Recently, I decided to revamp my email setup. I don’t really love email, but it’s such an important method of communication that I needed to get it under control. I’m going to put together a several-post guide explaining my reasoning, technical details, and my new email process.
Other posts in this series (all will be linked here as the posts go up:)
- Part 1: My basic setup
- Part 2: OfflineIMAP
- Part 3: notmuch
- Part 4: alot and khard
- Part 5: msmtp
- Part 6: Wrap-up
Intro
msmtp is the final piece in the puzzle. So far we have:
- OfflineIMAP to fetch mail from an IMAP server
- notmuch to index and tag your email
- alot to read and compose email, and khard for integrating an address book
msmtp is a utility for sending email through an SMTP server. After you compose an email using alot, msmtp will handle sending it out. You’ll want msmtp installed on the machine you are using to compose email – so I have it installed on my two workstations rather than on a centralized server.

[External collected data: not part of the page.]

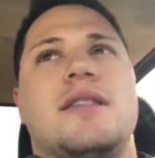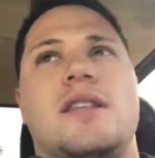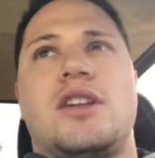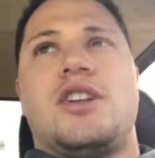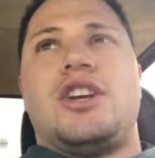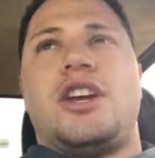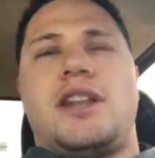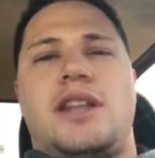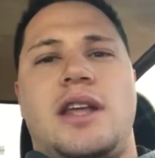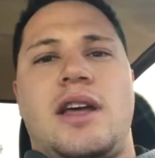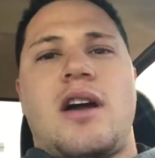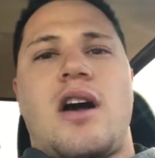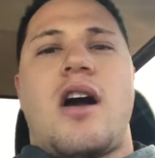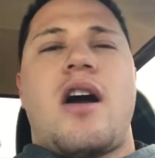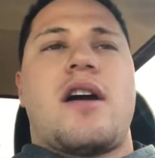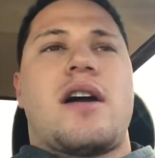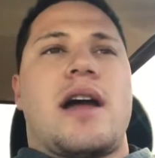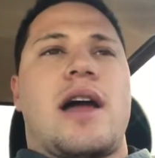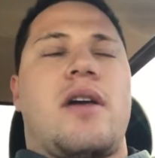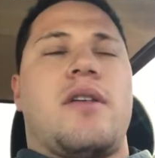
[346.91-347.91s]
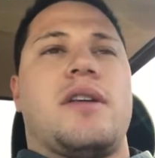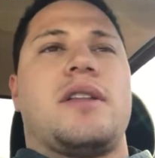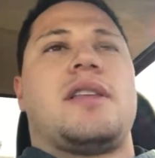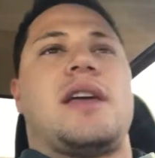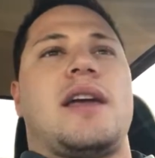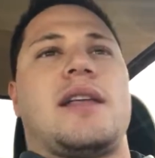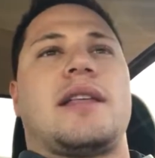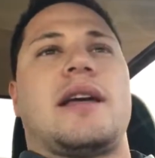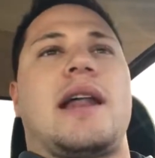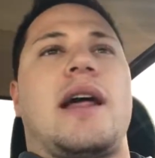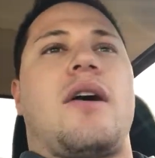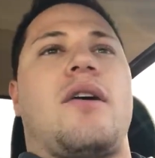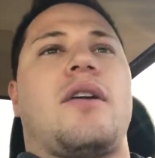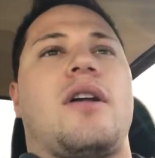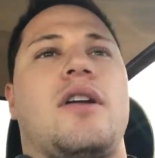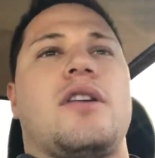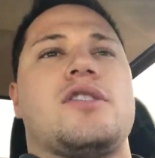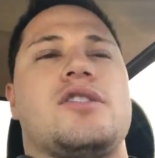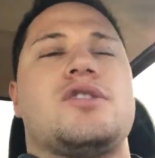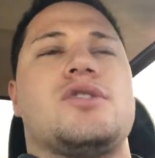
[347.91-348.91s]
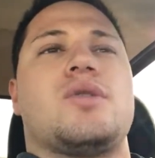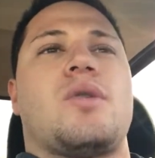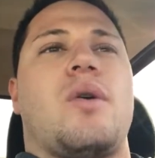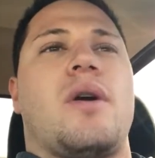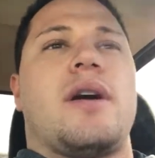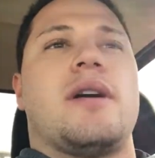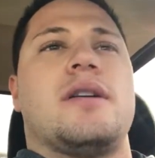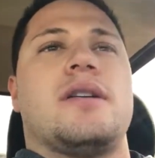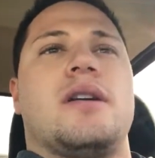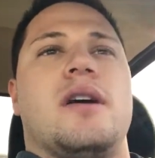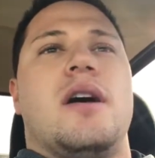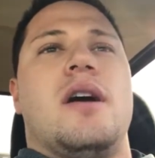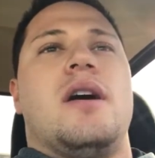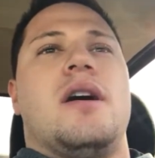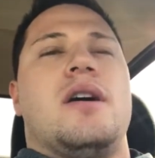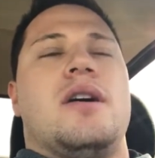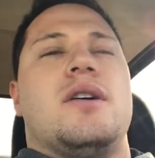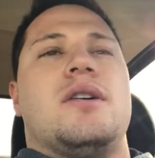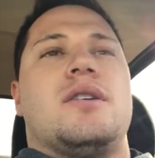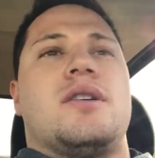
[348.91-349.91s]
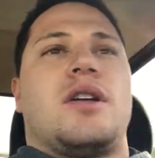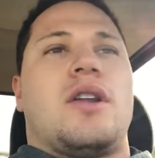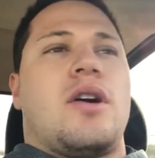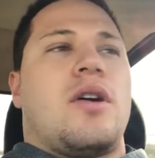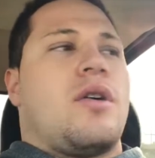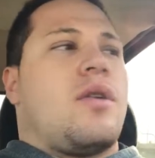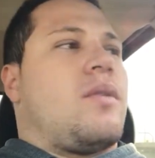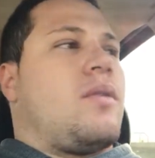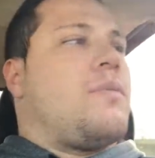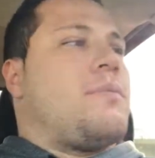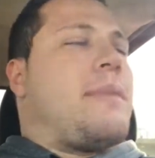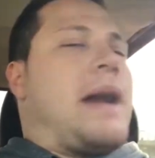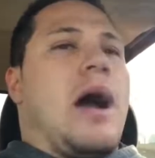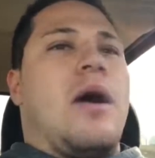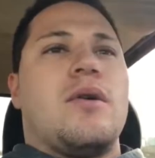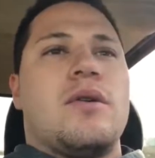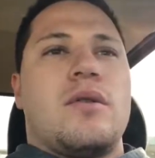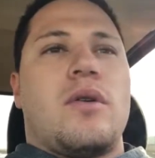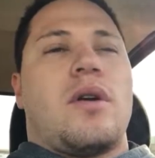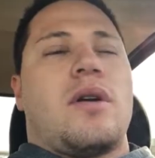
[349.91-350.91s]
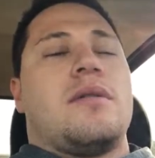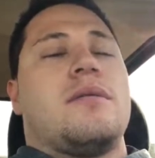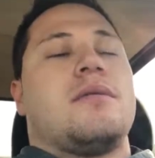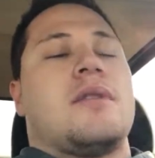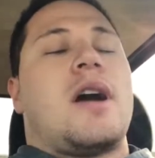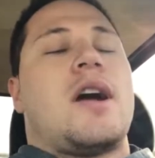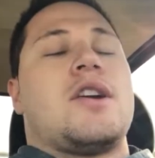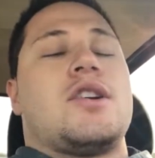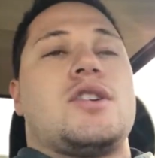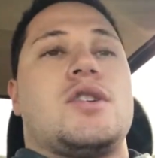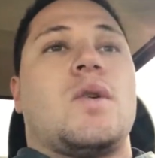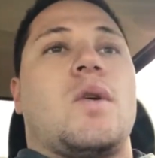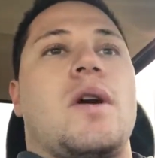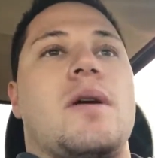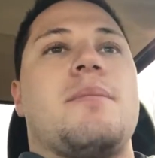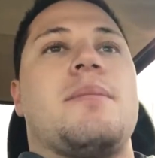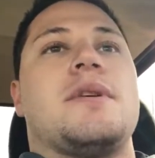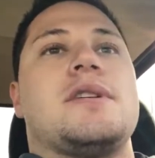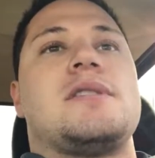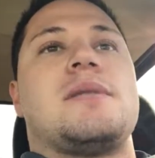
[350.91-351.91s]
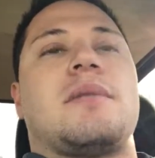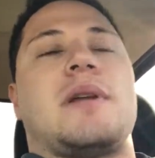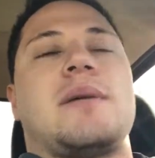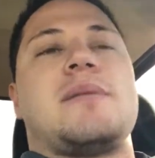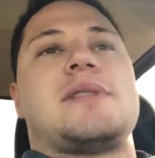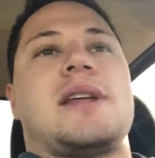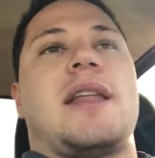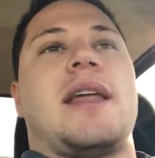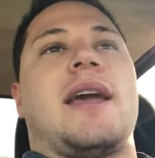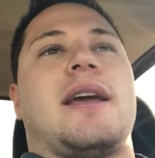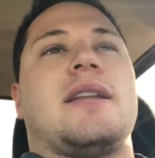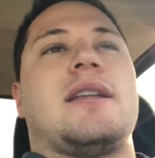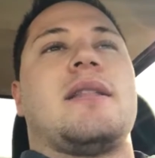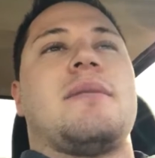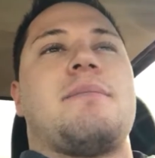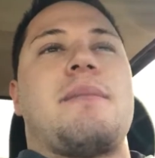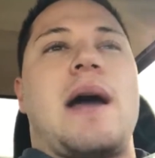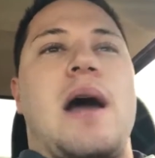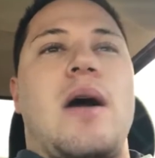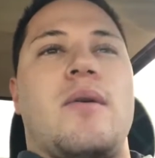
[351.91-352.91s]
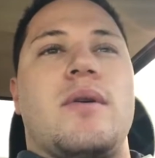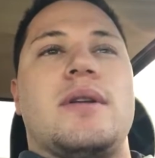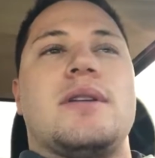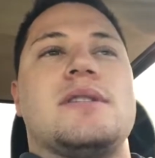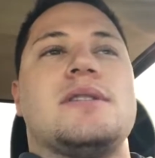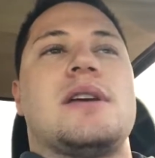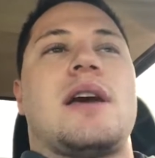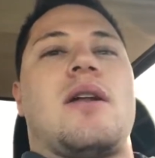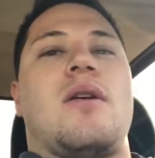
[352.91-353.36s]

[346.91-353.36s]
The GT-R, I only take that out on short, you know, or not short, but sometimes I take it to the mountains.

(In practice, I have it on the server as well in case I ever need to ssh in and write an email, but I haven’t used that option yet).
Installing msmtp
In Arch Linux, msmtp is in the standard repositories. Install it like so:
sudo pacman -S msmtp
Configuration
I should mention that the Arch Linux wiki is really helpful for just about everything, and msmtp is no exception. They have a great article here.
After installing, copy the example configuration into your home directory and start editing!
cp /usr/share/doc/msmtp/msmtp-user.example ~/.msmtprc
vim ~/.msmtprc
Overall, editing this file is pretty easy – just follow the example. Your SMTP server may require some specific settings, so play with it a bit. See some testing tips in the next section of this post.
Here’s an example of one of my accounts, with some sensitive information edited:
account ajy
host smtp.example.com
port 587 # Alternatively, try port 465 if this one doesn't work
from aaron@example.com
user aaron@example.com
# tls and password - you should decide how you will handle these
For the TLS certificate and password settings, follow the examples in the config file based on what strategy you will use.
Set a default account:
account default : ajy # Choose an account name as specified above
Testing your configuration
To test your SMTP configuration, I recommend creating an email in a text file: vim test-mail.txt
with something like the following content:
To: username@domain.com
From: username@gmail.com
Subject: A test
Hello there.
Use real To and From emails so you can confirm the mail actually goes through.
Then, run this command:
cat test-mail.txt | msmtp -a account-name
The -a
flag specifies which account will be used. Replace account-name
with the name of an account from your .msmtprc file.
Integrating with alot
In practice, you won’t have to deal directly with msmtp. Instead, the send
command in alot should invoke msmtp automatically.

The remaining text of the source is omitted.